钟叔河《吃笋》随笔

吃笋

听人谈美食,总离不开豪华餐厅、高级宴会。我印象最深的美食,却是五十年前在桃花江上一户农家吃笋。

桃花江是资水的支流,两岸丘陵上全是竹林。三月间正是发笋子的时候,我去采访一位姓龚的“种田模范”,留宿其家。清晨起床,见老龚扛着锄头往外走,便问他:“这么早就去田里?”他答道:“先去挖只笋子。”

屋后便是竹林,我跟着他走进去,立刻闻到了竹子和露水的清香。出土的新笋,有的高有的矮,有的刚刚迸出一个尖子,得用心从浅草中去找寻。老龚告诉我,笋子在天亮前长得特别快。还告诉我,笋子只长直,不长横,出土时笋多么粗,以后的竹子便是多么粗。

“给你吃,就要挖一只大的,大的甜些。”

“那就挖这只。”我指着一只大的说。

“不,出了土的就不好吃了。”他边走边说边四处朝下望,忽然把锄头一放:“咯只还大。”我忙凑了过去,却不见有迸出的笋尖。他便拉着我蹲下去,只见湿润的泥土已经微微隆起,并且开了细细的坼:“这就是啰。”

挖出来的笋子是个圆锥体,大头粗约六寸,长却不到八寸。拿回家后,他又从灶上头取下唯一的一块腊肉,特别声明这是去年冬至那天杀的猪,又熏透了,所以不会变味。我知道肉是准备留到插田时给来帮忙的人吃的,托辞不爱吃烟熏肉,叫他别取。他却说:“不放肉,笋子就不好吃,不甜。”

将笋和腊肉交给堂客以后,他便带我离开厨房,坐到堂屋里来继续谈他的作田经。不一会,一阵一阵钻进鼻孔的笋香,便令我食指大动。等到他堂客喊吃饭,把一满钵带汤的腊肉笋子(腊肉顶多只占十分之一)端来放在桌上,我就开始真正的享受了。那鲜甜,那爽脆,那清香,都是我过去(不,还包括以后)吃笋子(不,还包括一切美食)所不曾尝到过的。

近日重翻李笠翁《一家言》,其中言蔬食之美有五,曰清、曰洁、曰芳馥、曰松脆、曰甘鲜,而笋五美皆具,故堪称“蔬食中第一品”。
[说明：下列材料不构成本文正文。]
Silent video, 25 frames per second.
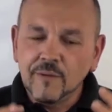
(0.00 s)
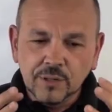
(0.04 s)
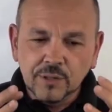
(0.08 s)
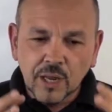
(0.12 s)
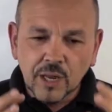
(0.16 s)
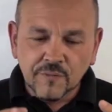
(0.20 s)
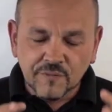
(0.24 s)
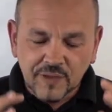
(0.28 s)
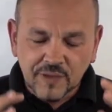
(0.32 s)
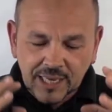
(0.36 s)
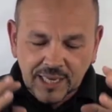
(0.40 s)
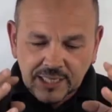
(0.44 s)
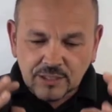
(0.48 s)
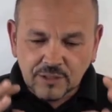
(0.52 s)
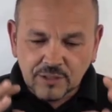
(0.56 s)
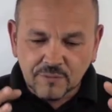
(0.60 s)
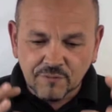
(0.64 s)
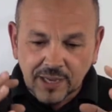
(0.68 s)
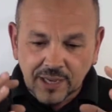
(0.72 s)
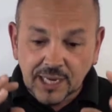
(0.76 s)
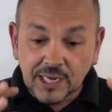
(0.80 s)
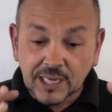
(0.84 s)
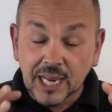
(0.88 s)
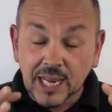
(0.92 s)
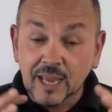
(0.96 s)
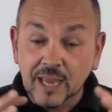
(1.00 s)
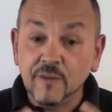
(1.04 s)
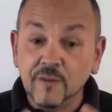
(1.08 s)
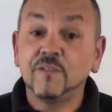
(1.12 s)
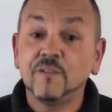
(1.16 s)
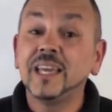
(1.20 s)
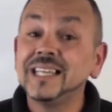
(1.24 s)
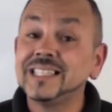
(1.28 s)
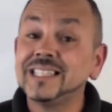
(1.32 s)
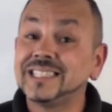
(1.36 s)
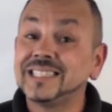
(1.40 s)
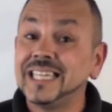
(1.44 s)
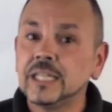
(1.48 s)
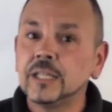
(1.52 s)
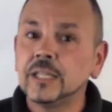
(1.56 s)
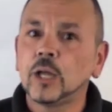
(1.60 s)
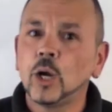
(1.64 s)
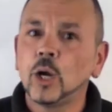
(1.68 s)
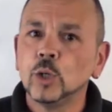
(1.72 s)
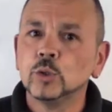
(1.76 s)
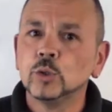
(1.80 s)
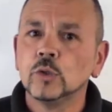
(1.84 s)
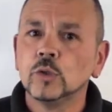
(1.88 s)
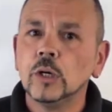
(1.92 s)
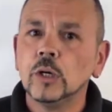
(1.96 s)
Things to thinking that if things did go
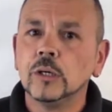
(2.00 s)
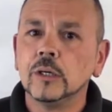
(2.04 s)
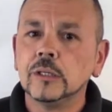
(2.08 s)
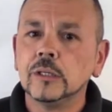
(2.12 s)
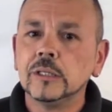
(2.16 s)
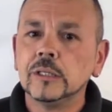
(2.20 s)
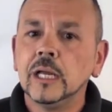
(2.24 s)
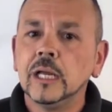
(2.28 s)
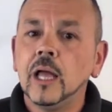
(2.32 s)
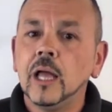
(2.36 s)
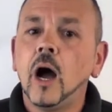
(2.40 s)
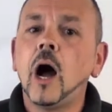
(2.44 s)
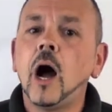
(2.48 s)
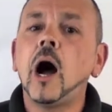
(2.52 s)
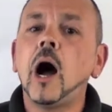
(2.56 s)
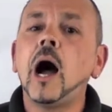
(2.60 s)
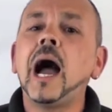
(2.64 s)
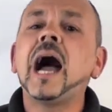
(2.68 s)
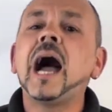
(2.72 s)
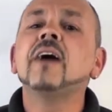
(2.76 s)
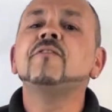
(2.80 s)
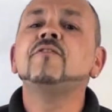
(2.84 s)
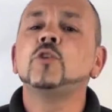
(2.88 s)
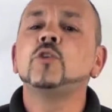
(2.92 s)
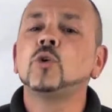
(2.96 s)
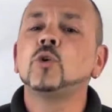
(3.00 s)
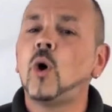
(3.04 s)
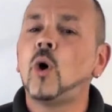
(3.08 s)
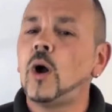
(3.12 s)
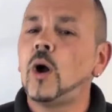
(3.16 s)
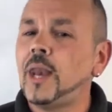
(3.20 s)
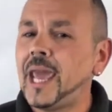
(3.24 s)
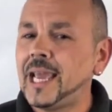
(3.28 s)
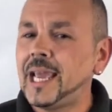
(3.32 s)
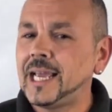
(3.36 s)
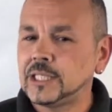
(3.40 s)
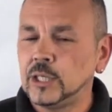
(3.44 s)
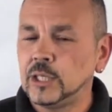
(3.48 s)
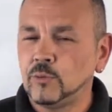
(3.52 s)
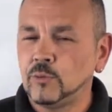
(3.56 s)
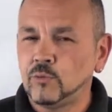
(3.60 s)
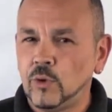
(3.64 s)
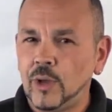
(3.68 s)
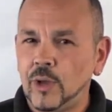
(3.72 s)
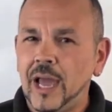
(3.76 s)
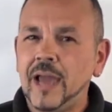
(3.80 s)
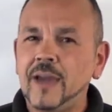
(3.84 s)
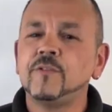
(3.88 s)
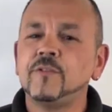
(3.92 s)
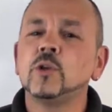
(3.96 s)
wrong, have you got an exit
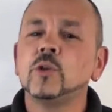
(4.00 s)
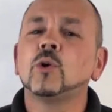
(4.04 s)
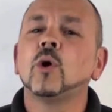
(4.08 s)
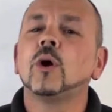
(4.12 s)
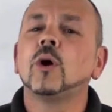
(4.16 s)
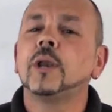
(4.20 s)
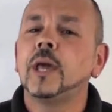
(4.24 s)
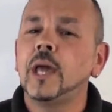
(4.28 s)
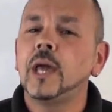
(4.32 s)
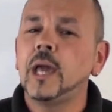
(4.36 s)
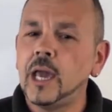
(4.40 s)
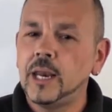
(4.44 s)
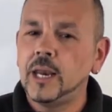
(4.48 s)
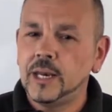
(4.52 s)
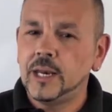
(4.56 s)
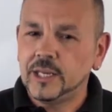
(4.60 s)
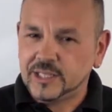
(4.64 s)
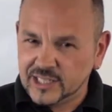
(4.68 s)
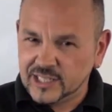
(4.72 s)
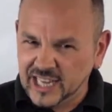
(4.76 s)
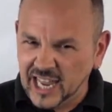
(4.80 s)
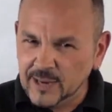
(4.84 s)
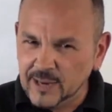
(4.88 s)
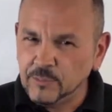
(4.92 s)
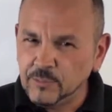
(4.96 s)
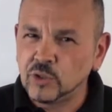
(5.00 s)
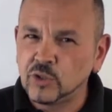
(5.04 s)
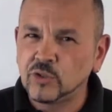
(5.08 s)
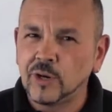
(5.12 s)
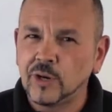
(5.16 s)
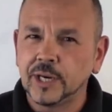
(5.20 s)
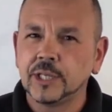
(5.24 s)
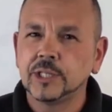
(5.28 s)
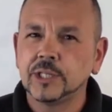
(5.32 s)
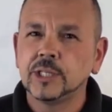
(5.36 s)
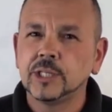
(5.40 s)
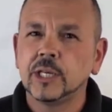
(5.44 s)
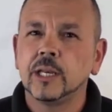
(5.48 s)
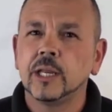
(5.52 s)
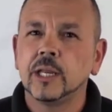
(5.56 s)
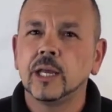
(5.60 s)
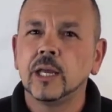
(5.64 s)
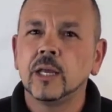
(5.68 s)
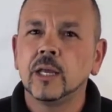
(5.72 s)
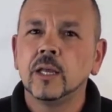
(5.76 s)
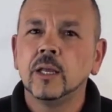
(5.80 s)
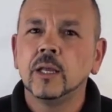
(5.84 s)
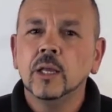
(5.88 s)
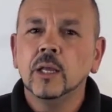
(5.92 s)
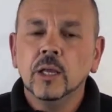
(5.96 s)
route? Have you got an escape strategy?
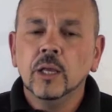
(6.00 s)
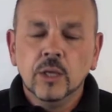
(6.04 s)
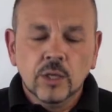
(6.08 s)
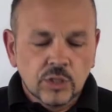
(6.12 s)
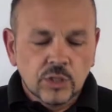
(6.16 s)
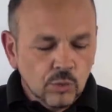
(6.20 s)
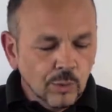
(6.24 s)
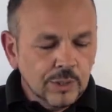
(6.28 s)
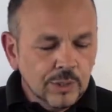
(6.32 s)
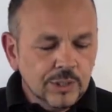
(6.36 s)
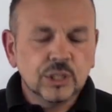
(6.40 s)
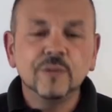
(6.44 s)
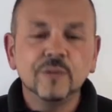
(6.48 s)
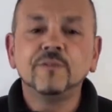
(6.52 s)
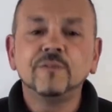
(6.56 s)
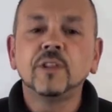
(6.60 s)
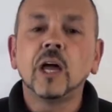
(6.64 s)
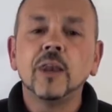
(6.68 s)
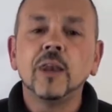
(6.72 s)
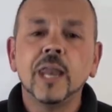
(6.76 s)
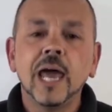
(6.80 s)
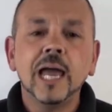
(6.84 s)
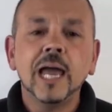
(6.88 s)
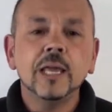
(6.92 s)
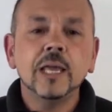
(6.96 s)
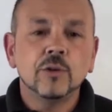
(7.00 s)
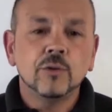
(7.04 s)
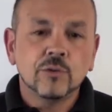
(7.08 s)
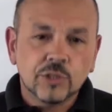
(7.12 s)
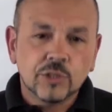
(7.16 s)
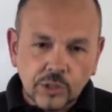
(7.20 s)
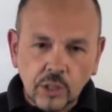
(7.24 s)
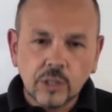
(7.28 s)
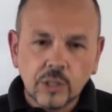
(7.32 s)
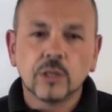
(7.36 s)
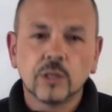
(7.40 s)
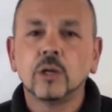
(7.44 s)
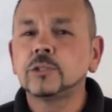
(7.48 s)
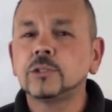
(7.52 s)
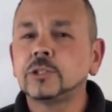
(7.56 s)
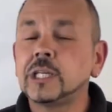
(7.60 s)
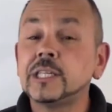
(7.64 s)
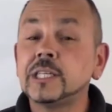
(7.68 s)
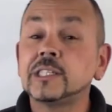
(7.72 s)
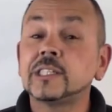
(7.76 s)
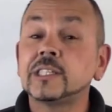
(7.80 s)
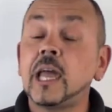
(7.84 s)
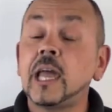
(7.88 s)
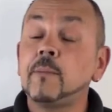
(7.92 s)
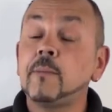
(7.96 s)
So once you've done that, you psychologically
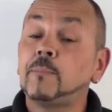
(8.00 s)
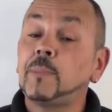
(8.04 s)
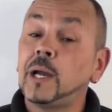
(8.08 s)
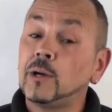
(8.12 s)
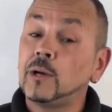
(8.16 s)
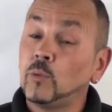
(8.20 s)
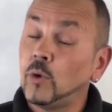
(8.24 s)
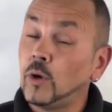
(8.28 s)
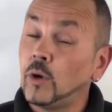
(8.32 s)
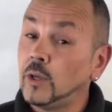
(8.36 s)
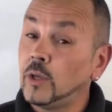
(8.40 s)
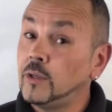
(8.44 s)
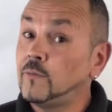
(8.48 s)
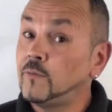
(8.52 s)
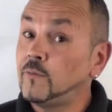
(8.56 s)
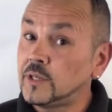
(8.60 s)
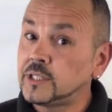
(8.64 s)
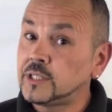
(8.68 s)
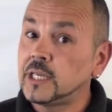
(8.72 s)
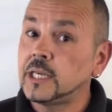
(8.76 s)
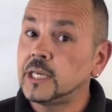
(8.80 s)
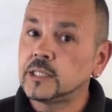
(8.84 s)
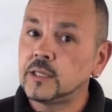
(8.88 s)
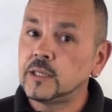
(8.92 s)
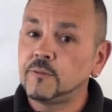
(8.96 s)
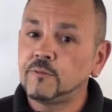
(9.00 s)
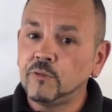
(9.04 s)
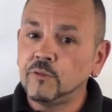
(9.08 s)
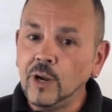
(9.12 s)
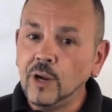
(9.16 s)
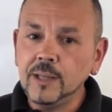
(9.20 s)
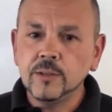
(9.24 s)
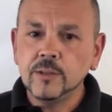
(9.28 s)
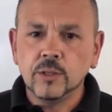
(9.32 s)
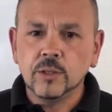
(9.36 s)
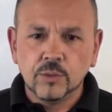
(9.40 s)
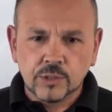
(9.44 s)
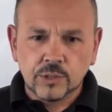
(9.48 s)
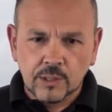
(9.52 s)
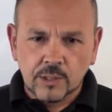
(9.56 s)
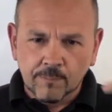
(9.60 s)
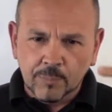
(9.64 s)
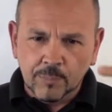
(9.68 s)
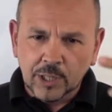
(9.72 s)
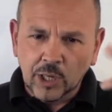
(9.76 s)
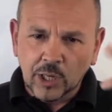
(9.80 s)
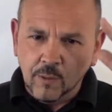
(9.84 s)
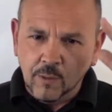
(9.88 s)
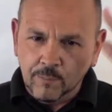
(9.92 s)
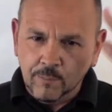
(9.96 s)
step back where you've assessed the threat using
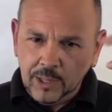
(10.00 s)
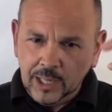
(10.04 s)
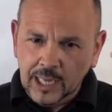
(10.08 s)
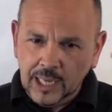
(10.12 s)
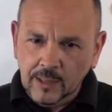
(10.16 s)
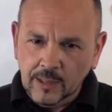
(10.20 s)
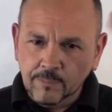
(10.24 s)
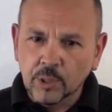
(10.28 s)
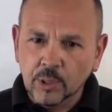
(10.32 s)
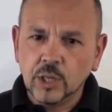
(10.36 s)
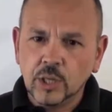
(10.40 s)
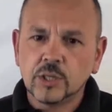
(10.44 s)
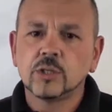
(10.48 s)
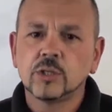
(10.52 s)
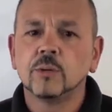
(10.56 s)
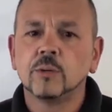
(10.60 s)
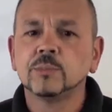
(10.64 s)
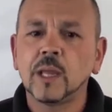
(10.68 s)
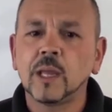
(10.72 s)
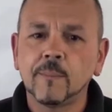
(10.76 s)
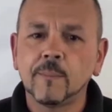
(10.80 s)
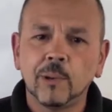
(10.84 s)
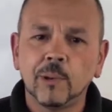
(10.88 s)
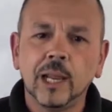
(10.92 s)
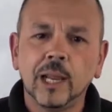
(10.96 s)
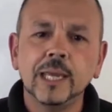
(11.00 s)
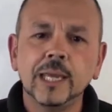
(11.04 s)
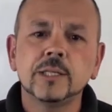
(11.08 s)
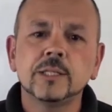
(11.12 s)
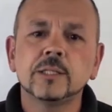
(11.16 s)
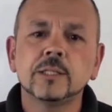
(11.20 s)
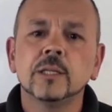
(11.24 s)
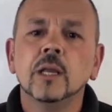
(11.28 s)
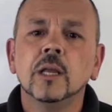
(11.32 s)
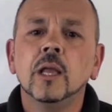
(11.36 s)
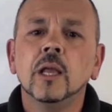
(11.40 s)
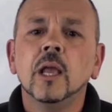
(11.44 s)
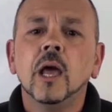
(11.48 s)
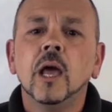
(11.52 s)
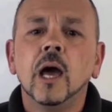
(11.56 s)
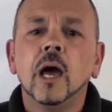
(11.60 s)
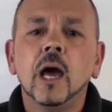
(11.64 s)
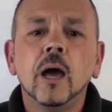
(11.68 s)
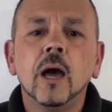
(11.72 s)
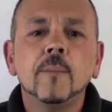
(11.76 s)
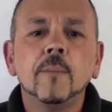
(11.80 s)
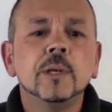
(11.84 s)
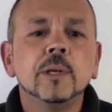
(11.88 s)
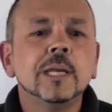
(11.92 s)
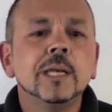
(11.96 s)
POP, person, object, place.
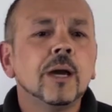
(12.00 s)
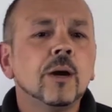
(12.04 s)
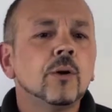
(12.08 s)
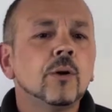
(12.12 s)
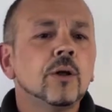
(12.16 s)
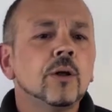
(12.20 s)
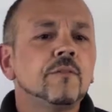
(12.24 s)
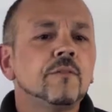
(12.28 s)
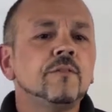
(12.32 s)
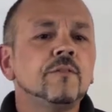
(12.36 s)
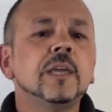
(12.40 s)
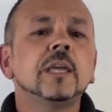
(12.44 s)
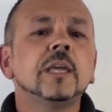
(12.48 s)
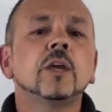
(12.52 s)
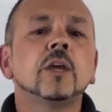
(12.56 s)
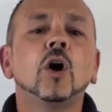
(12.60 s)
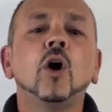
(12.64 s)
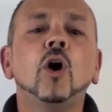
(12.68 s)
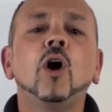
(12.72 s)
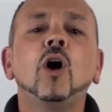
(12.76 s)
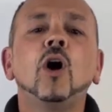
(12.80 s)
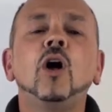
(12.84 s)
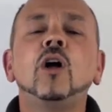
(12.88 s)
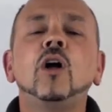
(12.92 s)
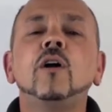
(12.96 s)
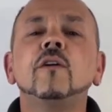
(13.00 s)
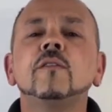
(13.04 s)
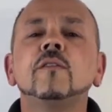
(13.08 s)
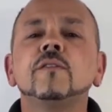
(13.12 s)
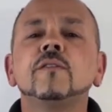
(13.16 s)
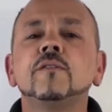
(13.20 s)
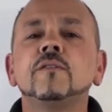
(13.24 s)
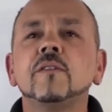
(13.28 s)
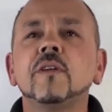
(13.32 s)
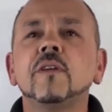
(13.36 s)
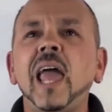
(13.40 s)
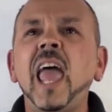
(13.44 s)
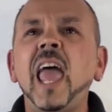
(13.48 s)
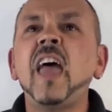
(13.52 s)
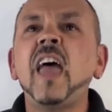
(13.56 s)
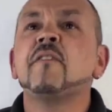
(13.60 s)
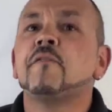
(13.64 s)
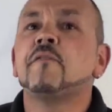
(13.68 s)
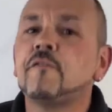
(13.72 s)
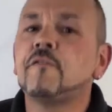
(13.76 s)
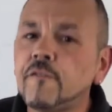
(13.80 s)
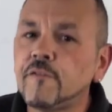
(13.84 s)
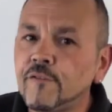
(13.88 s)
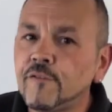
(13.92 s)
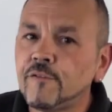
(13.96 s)
You're now going to think of
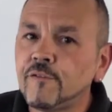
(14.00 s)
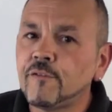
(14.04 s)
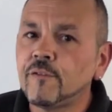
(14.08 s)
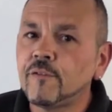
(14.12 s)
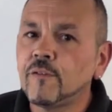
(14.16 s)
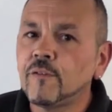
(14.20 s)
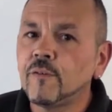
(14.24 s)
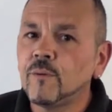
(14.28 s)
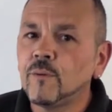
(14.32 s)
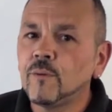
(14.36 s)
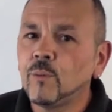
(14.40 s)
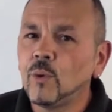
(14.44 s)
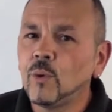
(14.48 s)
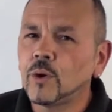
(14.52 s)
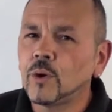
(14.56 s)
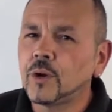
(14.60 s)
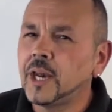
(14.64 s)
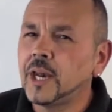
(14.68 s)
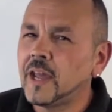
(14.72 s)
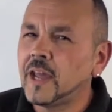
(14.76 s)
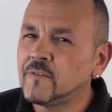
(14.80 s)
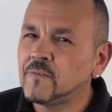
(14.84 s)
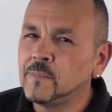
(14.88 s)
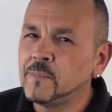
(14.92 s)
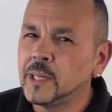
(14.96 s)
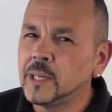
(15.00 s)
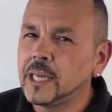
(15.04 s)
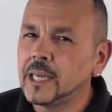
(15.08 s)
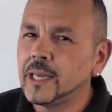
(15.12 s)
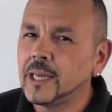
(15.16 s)
F. What could F be?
又言以笋伴荤,宜肥猪肉,“肉之肥者能甘,甘味入笋,则不见其甘,但觉其鲜之至也”。又言取笋为肴“断断宜在山林,城市所售者,任尔芳鲜,终是笋之剩义”,而又以“山中之旋掘者”最妙,“此种供奉,唯山僧野老得以有之”。

回想起五十年前那一次吃笋的经验,拿来与笠翁之言对照,若合符节。真想不到,我二十来岁当干部时,居然享受过“唯山僧野老得以有之”的供奉,真有口福。

美国的超市和大商场都不卖春笋。年头年尾,华人店里间或有冬笋出售,价钱贵且不说,只看那一副干瘪相,便知它漂洋过海饱经风霜,早已没有生气,跟浸在玻璃瓶中的(这倒常年有得买)差不多了。还有我爱吃的寒菌,也绝不见踪影,终于只得辜负女儿女婿留我们多住些时的心意,赶回长沙来吃菌子和笋子。虽然我知道,桃花江上那种“山中旋掘”的笋子,肯定再也吃不到,那就将就吃点“城市所售者”罢,总比玻璃瓶子里的好吃一些便行。